L'autore dell'articolo, nonostante il suo nome, è francese. Nato nel 1930 era, al tempo in cui lo scrisse, professore dei Letteratura Italiana contemporanea all'Università di Parigi III. Il testo fu pubblicato su “Liber”, rivista internazionale pubblicata in francese, italiano, spagnolo e tedesco, a un anno dalla morte del maestro di Racalmuto. (S.L.L.)

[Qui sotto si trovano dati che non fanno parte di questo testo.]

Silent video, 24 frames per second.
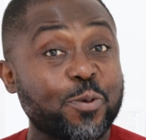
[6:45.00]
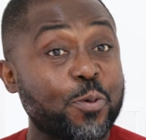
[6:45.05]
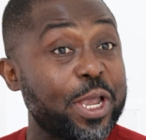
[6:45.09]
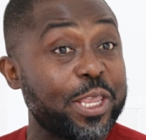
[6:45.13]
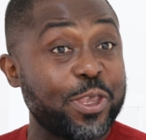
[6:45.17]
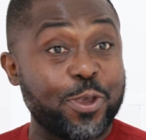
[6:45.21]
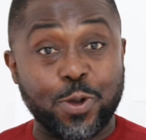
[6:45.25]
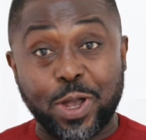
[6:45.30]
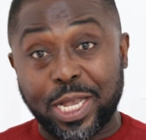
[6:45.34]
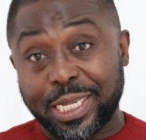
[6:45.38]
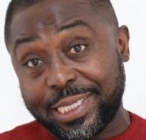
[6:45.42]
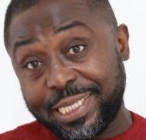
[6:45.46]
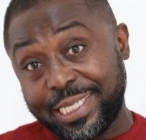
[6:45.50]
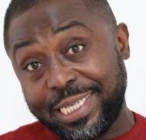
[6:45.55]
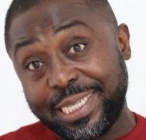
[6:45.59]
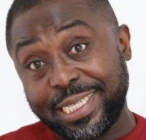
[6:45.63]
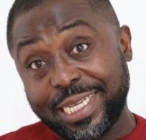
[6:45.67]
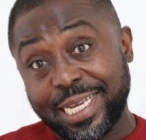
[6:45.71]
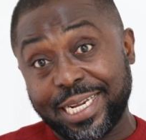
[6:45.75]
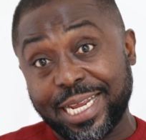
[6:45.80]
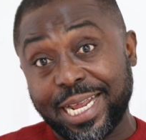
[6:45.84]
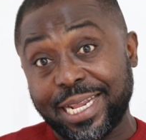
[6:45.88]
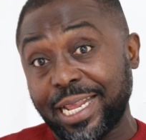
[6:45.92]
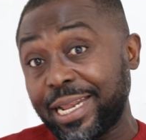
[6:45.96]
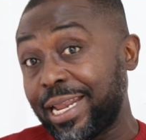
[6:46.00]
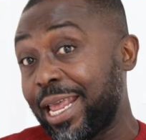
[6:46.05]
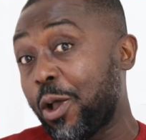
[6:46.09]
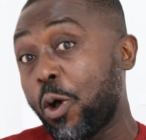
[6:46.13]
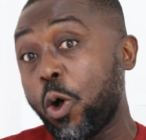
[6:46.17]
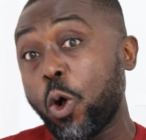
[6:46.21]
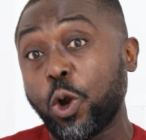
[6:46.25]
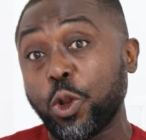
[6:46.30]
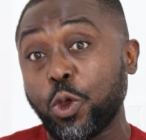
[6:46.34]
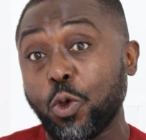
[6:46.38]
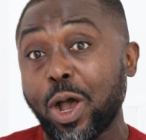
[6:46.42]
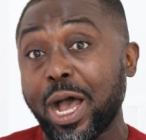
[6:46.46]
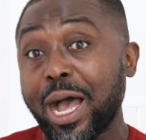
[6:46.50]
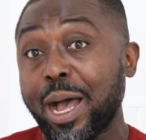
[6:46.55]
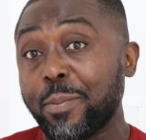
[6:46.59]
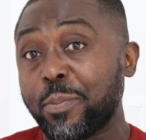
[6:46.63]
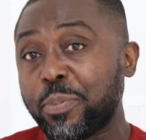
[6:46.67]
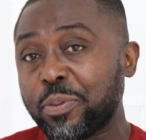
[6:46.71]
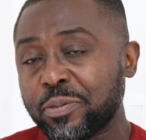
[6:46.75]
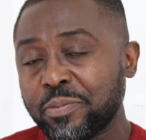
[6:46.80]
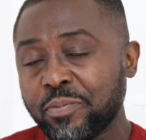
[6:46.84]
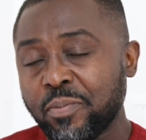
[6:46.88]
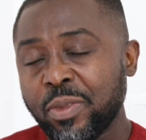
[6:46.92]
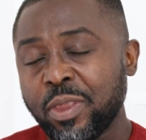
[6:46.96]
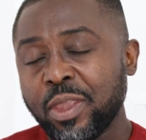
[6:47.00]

from when you are seated and then they call you up.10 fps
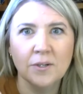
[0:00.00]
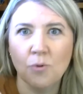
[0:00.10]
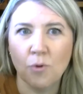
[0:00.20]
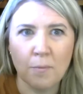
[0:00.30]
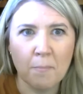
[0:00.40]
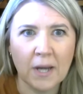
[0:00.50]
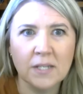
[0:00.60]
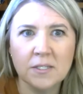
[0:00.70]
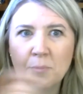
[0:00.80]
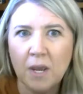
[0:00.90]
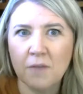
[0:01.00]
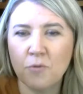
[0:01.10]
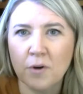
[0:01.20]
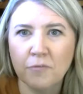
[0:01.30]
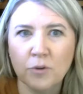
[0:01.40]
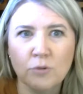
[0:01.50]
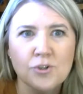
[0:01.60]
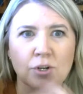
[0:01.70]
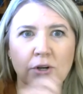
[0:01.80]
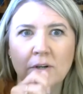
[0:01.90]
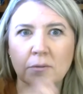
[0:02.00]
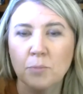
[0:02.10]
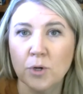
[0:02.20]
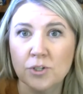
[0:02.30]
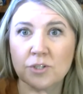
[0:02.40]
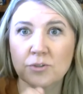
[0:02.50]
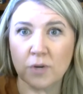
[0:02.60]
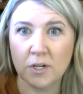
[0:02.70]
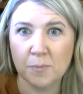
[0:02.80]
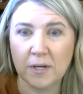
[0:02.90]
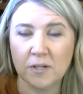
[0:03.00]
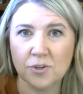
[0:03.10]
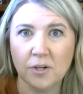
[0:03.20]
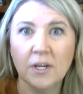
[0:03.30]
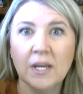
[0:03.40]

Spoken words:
or money to pay for a future purchase or expenditure.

I primi romanzi di Sciascia, che lo imposero molto presto in Italia come una personalità singolare e originale, risalgono alla fine degli anni cinquanta. Già nel 1961 Flammarion proponeva ai lettori francesi Il giorno della civetta, primo esempio di un genere di cui Sciascia si sarebbe poi servito spesso: il romanzo poliziesco, in cui l’indagine non è solo un semplice esercizio di deduzione logica, ma serve anche di pretesto per una dimostrazione di carattere sociale o politico. (In questo romanzo un capitano dei carabinieri incaricato di trovare gli autori di un omicidio, in Sicilia, porta un po’ alla volta alla luce una rete di interessi e di complicità certamente occulte, ma abbastanza potenti da impedire che la verità venga a galla e da ottenere il trasferimento del poliziotto). Senza frasi inutili, Sciascia metteva il dito sul ruolo della mafia nella società siciliana, in un momento in cui, in Italia, le autorità civili e religiose dichiaravano in ogni occasione che questa società segreta non era altro che un'invenzione dei giornalisti. Si e visto, in seguito, come stavano realmente le cose, anche se, peraltro, non è mai stato possibile estirpare la “ piovra” .

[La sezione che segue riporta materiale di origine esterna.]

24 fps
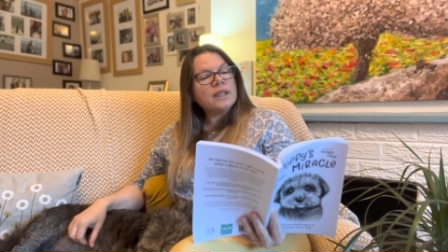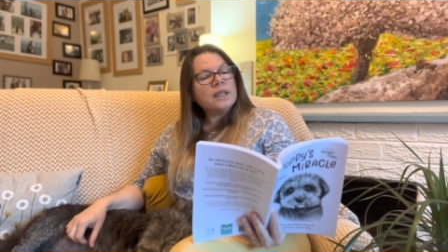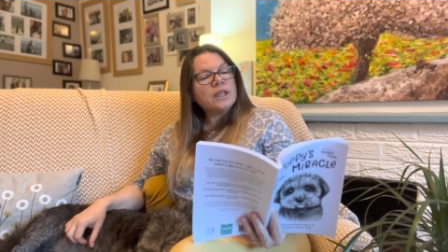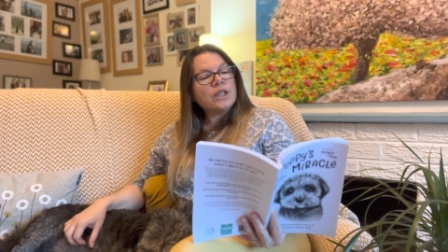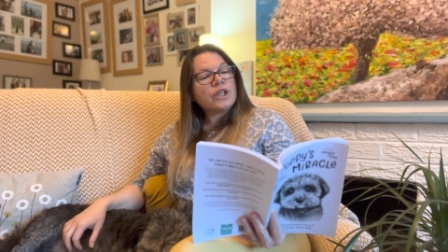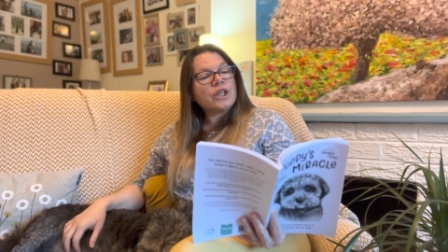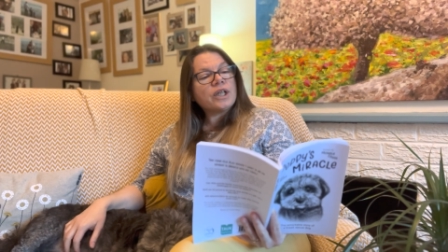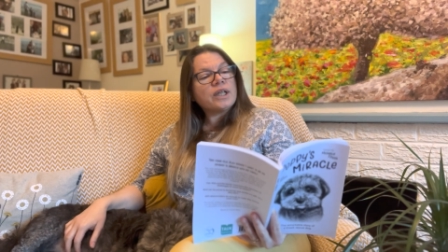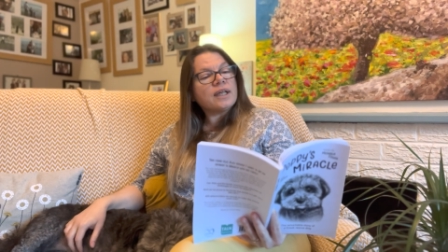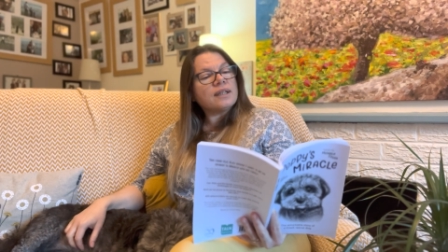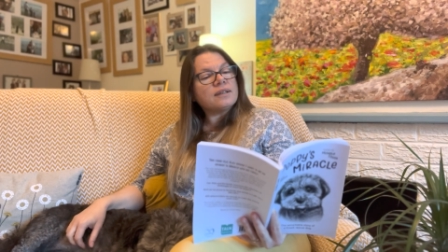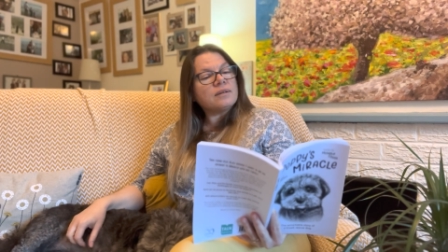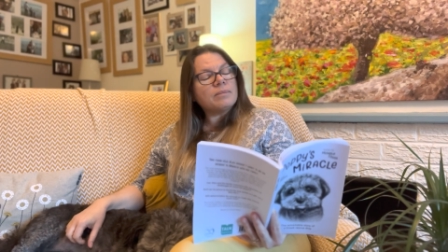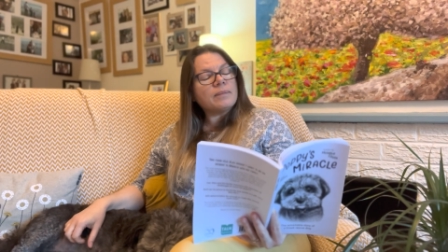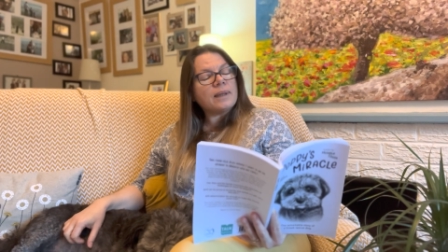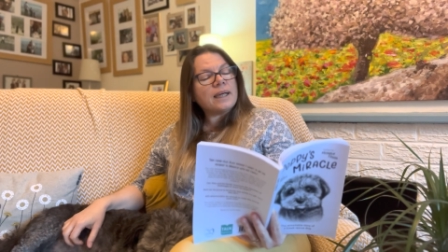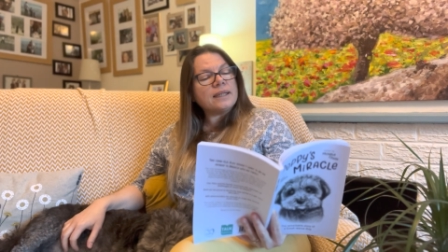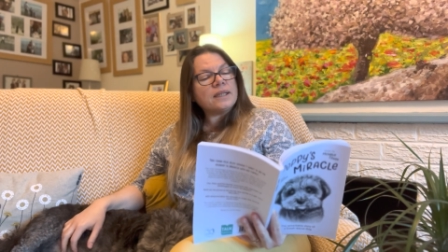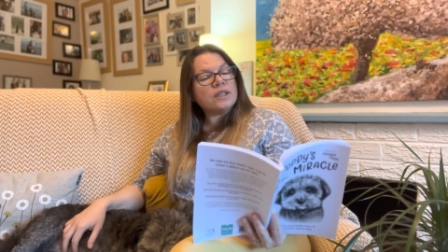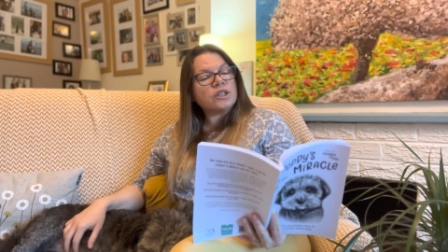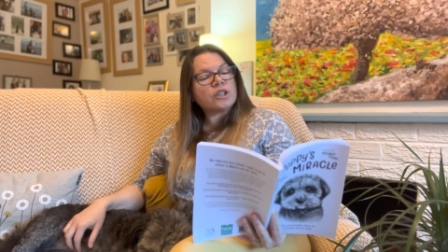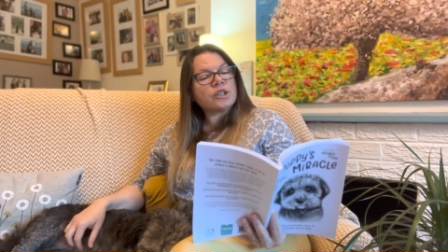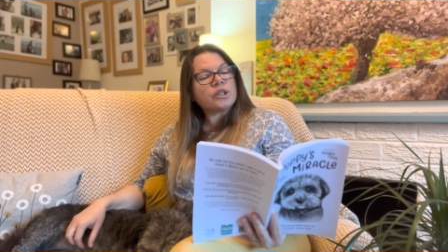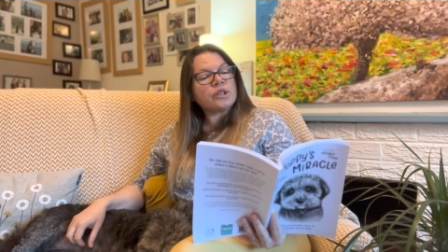She had
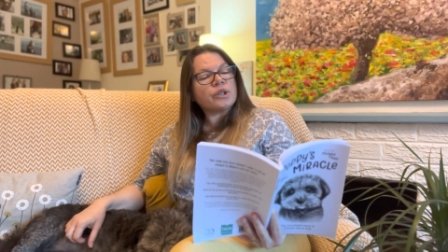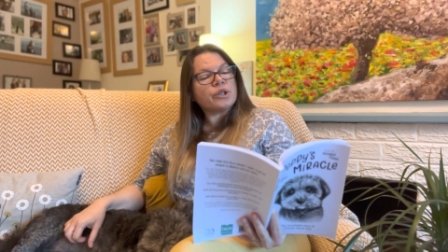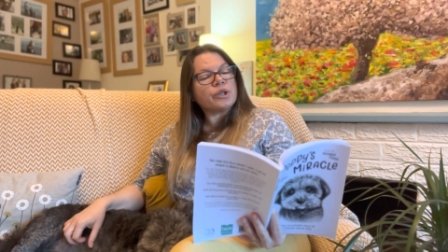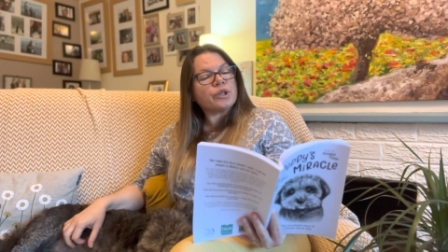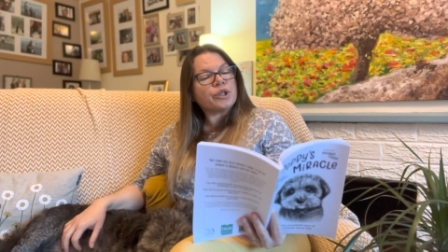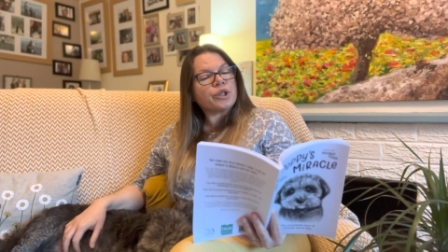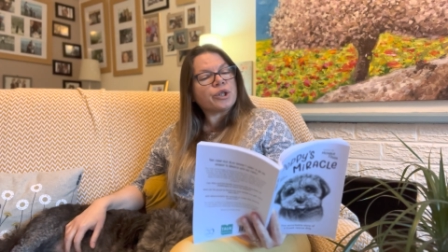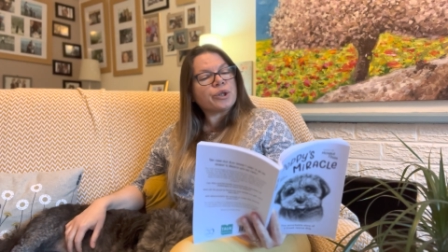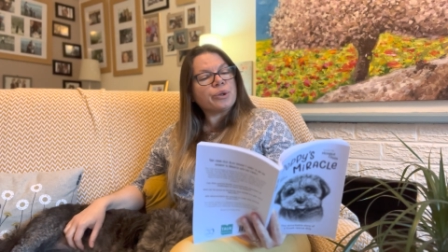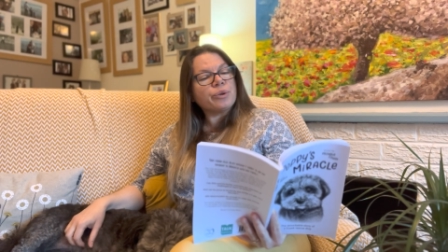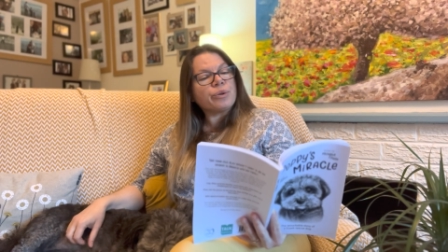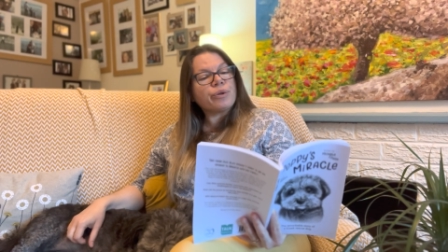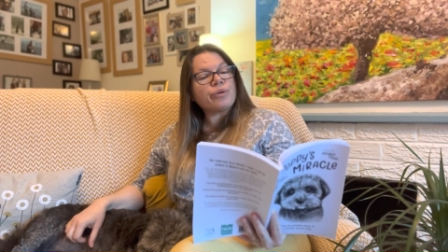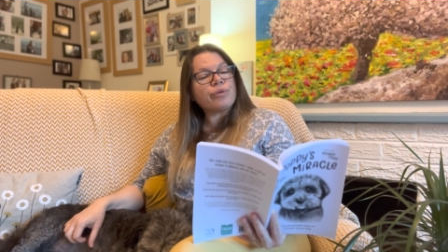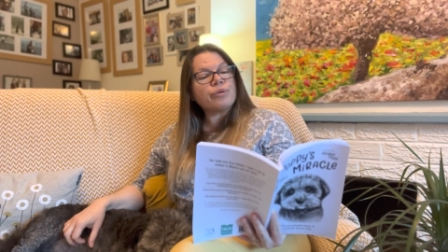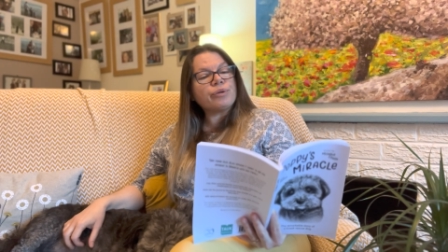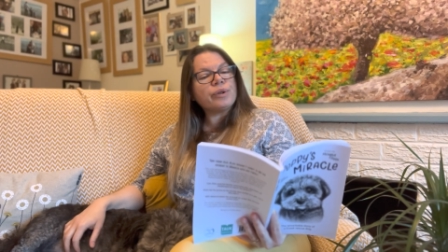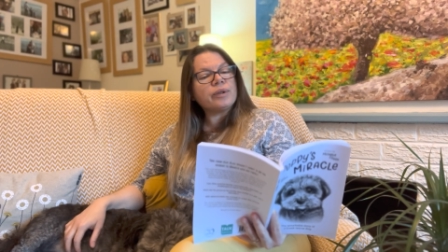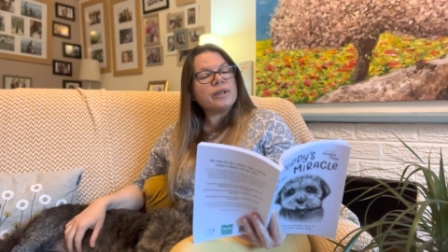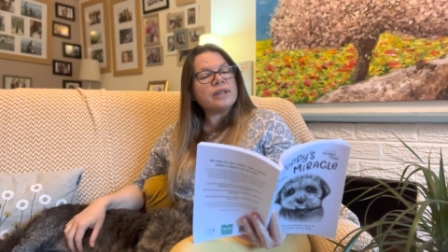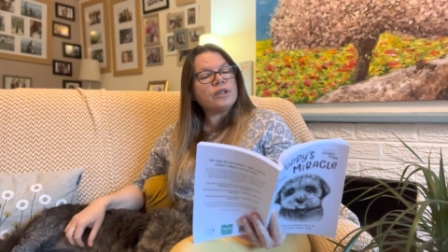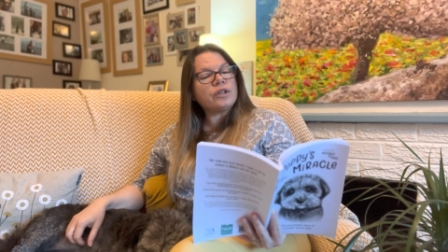managed to chew through the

Questa prima traduzione non ebbe gran successo, e fu necessario aspettare alcuni anni prima che Maurice Nadeau si impegnasse, a sua volta, a far conoscere un’opera che non aveva fatto che confermare la posizione raggiunta da Sciascia. Uscirono, uno dopo l’altro, nella celebre collana dalla copertina gialla delle “Lettres nouvelles”, diversi volumi importanti, tra cui, in particolare, Le parrocchie di Regalpetra e Gli zii di Sicilia, che, come si è spesso osservato, costituiscono la matrice dell’opera di Sciascia (sia per la Sicilia che ne costituisce il contesto prediletto, sia per l'angolazione, a mezza strada tra l’analisi sociologica e l’interpretazione politica, su uno sfondo romanzesco).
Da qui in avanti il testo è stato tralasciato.